It’s our collective responsibility to save Burundi

Editor, Refer to Lonzen Rugira’s article, “He is running for President, come hell or high water” (The New Times, April 29).

Friday, May 01, 2015

Editor,

Refer to Lonzen Rugira’s article, "He is running for President, come hell or high water” (The New Times, April 29).

The Burundi that President Pierre Nkurunziza has created seems, to quote Winston Churchill, like "a riddle wrapped in a mystery inside an enigma”.

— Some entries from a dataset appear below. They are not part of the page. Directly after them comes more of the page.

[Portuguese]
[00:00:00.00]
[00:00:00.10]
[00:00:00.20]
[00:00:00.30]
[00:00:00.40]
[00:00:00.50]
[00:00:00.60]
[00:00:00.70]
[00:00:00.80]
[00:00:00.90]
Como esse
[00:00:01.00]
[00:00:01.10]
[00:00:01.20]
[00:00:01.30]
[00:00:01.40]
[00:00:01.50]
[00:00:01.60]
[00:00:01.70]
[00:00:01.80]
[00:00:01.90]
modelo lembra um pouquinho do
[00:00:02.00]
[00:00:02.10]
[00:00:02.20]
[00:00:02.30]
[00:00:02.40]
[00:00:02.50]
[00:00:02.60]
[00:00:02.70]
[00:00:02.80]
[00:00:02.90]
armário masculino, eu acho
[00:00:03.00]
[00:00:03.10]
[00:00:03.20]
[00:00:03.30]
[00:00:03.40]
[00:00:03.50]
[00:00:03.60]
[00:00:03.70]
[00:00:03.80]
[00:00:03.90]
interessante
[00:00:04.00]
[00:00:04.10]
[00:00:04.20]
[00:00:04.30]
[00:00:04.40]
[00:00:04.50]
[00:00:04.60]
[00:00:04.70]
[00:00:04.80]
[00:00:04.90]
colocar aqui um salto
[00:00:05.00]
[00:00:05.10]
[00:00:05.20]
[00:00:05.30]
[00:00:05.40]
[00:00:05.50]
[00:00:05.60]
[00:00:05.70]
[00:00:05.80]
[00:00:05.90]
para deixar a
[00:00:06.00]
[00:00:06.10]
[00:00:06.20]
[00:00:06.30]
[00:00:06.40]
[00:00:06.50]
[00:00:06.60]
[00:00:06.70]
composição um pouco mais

Few outside Burundi really understand what drives him and influences his decision-making. Like the Sovietologists of old, outsider observers have to closely observe seemingly unrelated though dramatic enough events to try to piece together a coherent interpretation of what might be happening behind the curtains: the hitherto unexplained bodies floating on Burundi side of Lake Rweru, the killings in Cibitoke, the military incursions on the Rusizi plains in the DR Congo, the unexplained murders of elderly nuns in Bujumbura, the rapid successive appointments and disappointments (to borrow from Idi Amin’s lexicon) of senior security personnel, the unconstitutional replacement of the country’s vice president, etc.

The runes have been there for all of us to read and to come to the inevitable conclusion that something extremely dark and foreboding has been writhing behind the curtain the ruling clique has put around the country to make it hard for outsiders to see clearly what has been happening there.

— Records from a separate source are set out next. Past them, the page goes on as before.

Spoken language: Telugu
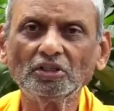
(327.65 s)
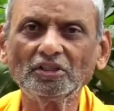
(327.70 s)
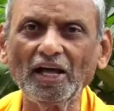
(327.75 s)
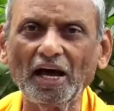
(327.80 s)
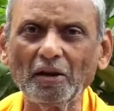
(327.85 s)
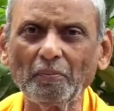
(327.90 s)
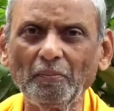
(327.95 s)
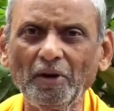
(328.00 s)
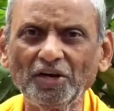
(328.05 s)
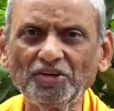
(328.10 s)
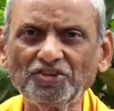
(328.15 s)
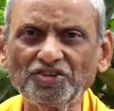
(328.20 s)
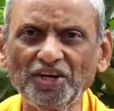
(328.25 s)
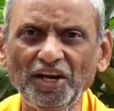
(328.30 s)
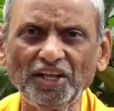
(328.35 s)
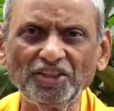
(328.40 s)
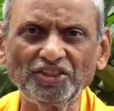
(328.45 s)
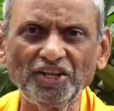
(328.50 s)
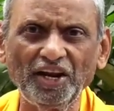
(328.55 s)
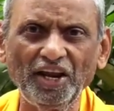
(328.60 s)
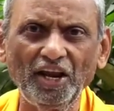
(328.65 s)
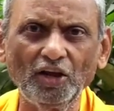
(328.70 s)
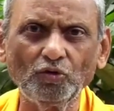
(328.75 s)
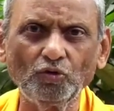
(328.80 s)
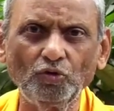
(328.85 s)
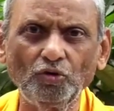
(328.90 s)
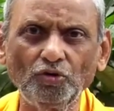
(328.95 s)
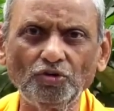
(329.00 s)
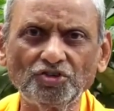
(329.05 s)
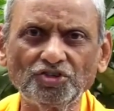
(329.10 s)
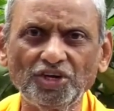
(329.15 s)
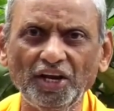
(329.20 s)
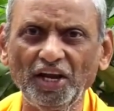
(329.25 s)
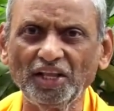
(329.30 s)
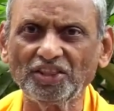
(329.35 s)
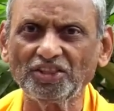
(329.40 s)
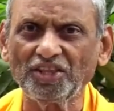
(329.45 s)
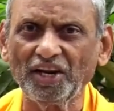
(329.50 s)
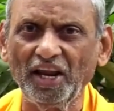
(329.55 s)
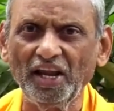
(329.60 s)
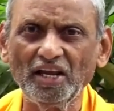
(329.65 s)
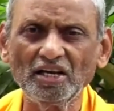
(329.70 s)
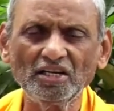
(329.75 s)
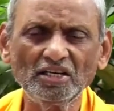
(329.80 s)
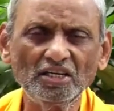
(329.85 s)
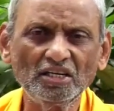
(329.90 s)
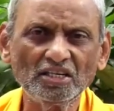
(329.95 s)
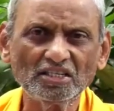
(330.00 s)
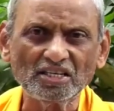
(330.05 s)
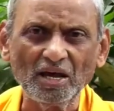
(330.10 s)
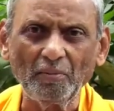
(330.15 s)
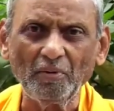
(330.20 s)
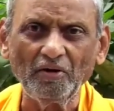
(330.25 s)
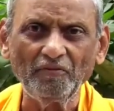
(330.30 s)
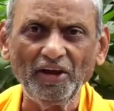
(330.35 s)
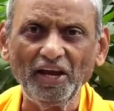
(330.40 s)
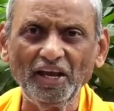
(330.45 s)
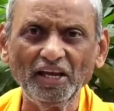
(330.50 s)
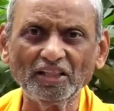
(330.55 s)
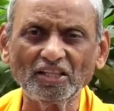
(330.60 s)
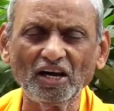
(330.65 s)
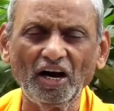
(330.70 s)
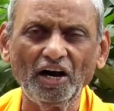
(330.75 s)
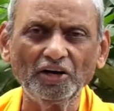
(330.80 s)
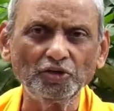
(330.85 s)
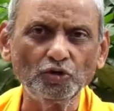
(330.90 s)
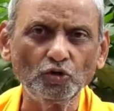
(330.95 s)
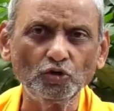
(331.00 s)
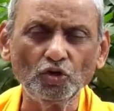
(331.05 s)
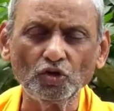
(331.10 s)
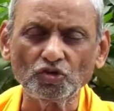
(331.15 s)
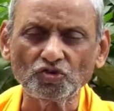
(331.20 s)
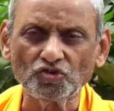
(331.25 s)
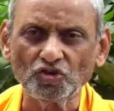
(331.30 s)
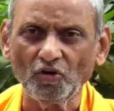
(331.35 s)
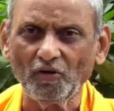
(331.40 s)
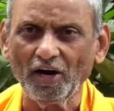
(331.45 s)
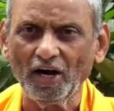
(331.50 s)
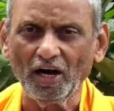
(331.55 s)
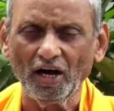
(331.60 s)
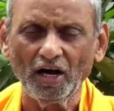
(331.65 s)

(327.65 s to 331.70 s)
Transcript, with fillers: ధర్మక్షేత్రే కురుక్షేత్రే సమవేతాయుత్సవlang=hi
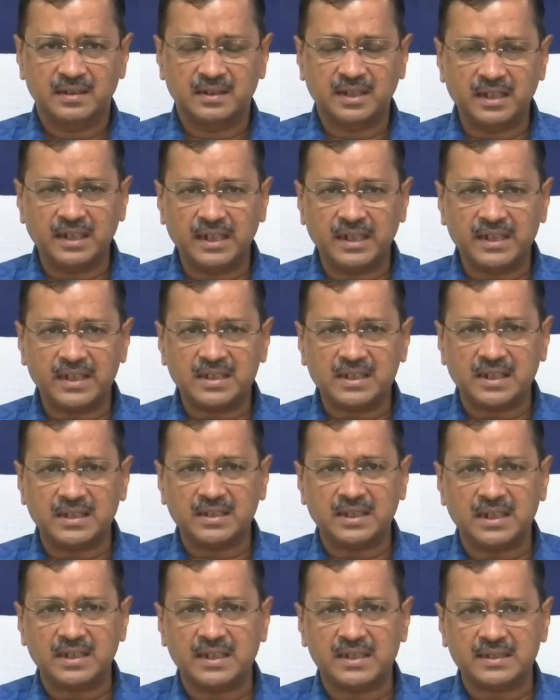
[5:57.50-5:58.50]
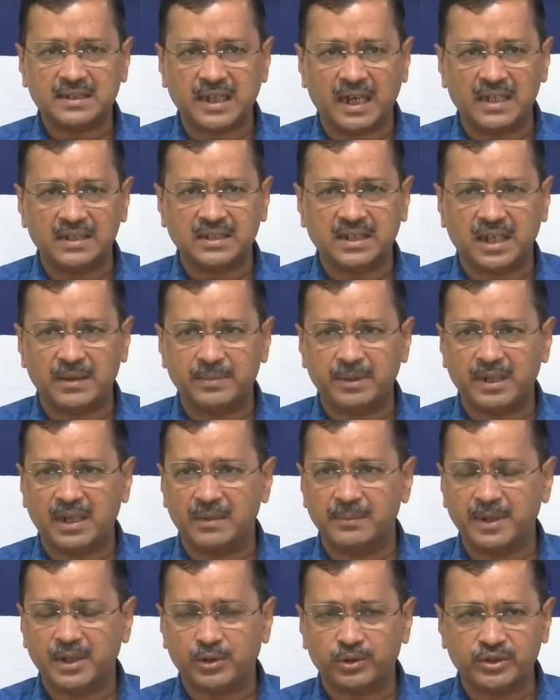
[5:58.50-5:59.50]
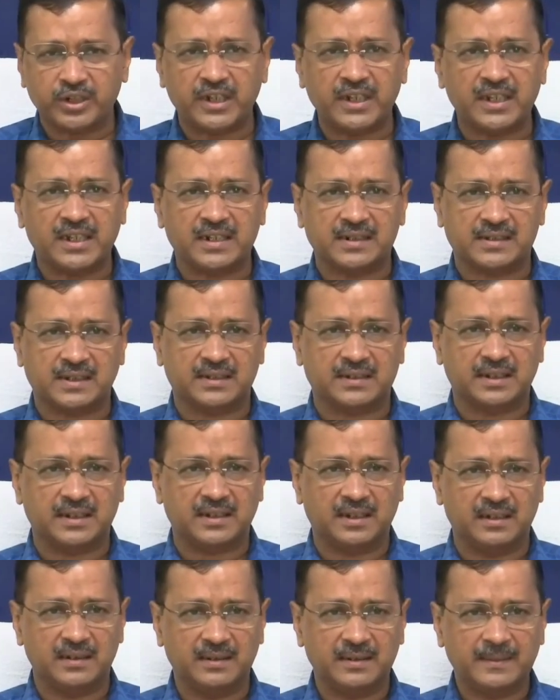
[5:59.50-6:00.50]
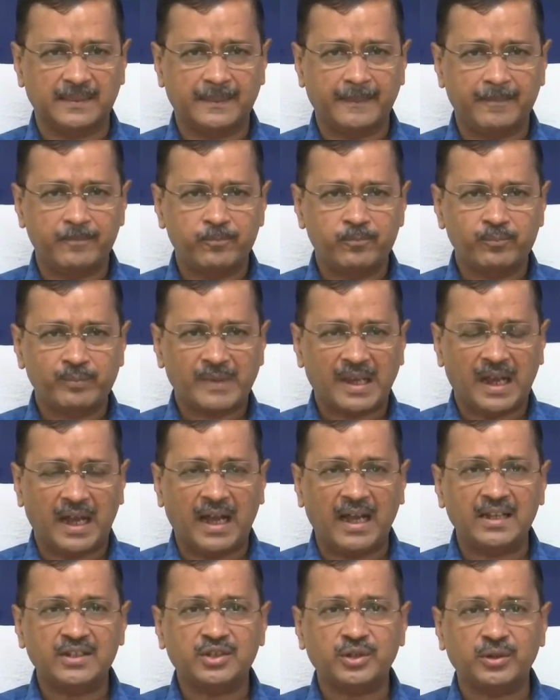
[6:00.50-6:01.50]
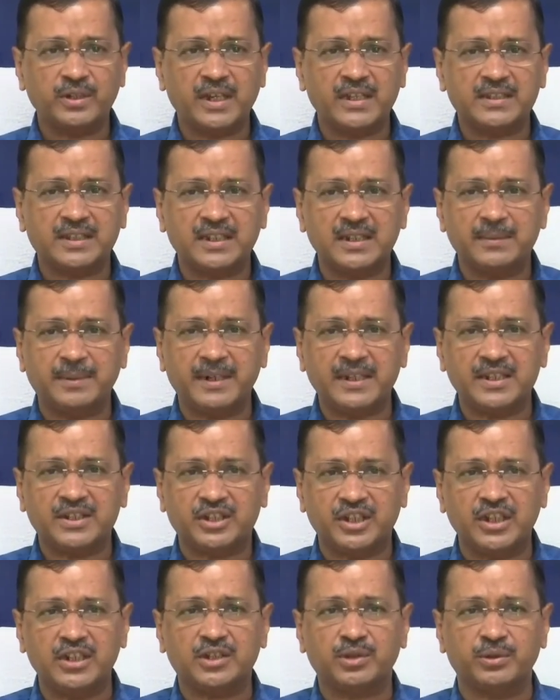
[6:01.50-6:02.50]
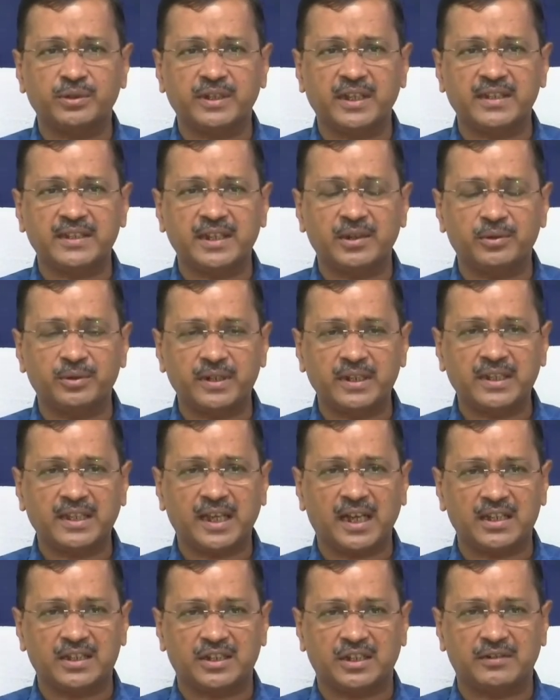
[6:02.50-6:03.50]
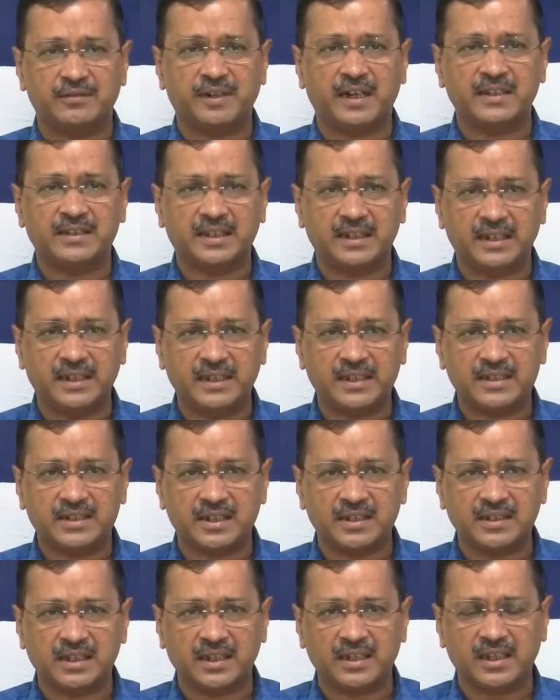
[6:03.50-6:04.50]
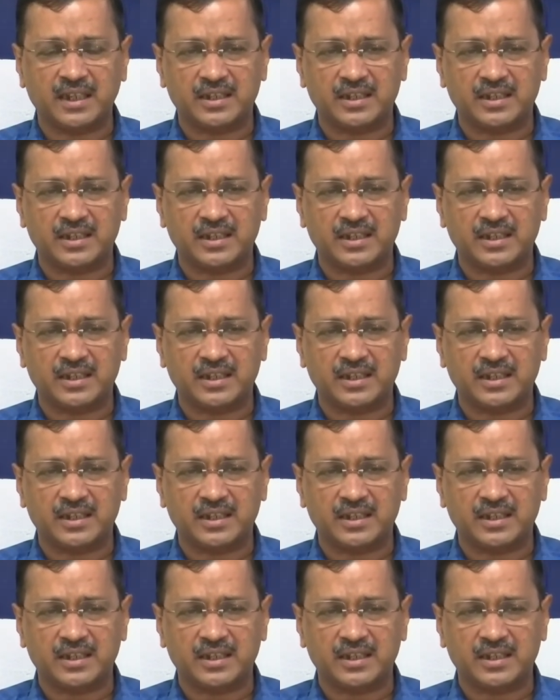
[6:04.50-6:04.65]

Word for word: दिल्ली की जनता के साथ के बिना मैं कुछ नहीं कर सकता था आज जो ये इतनी बड़ी जीत हुई है ये उन्हीं के आशीर्वाद दिल्ली की जनता के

But it now becomes clear by the day, if nothing is done by all of us, our brothers and sisters across the Akanyaru could experience what we did in 1994.

It is high time East Africa raised its collective voice and told President Nkurunziza and those bent on taking Burundi to hell that we shall not allow them! One genocide in this sub-region is more than enough bloodletting even for all the devils in hell to feel sated in an entire generation.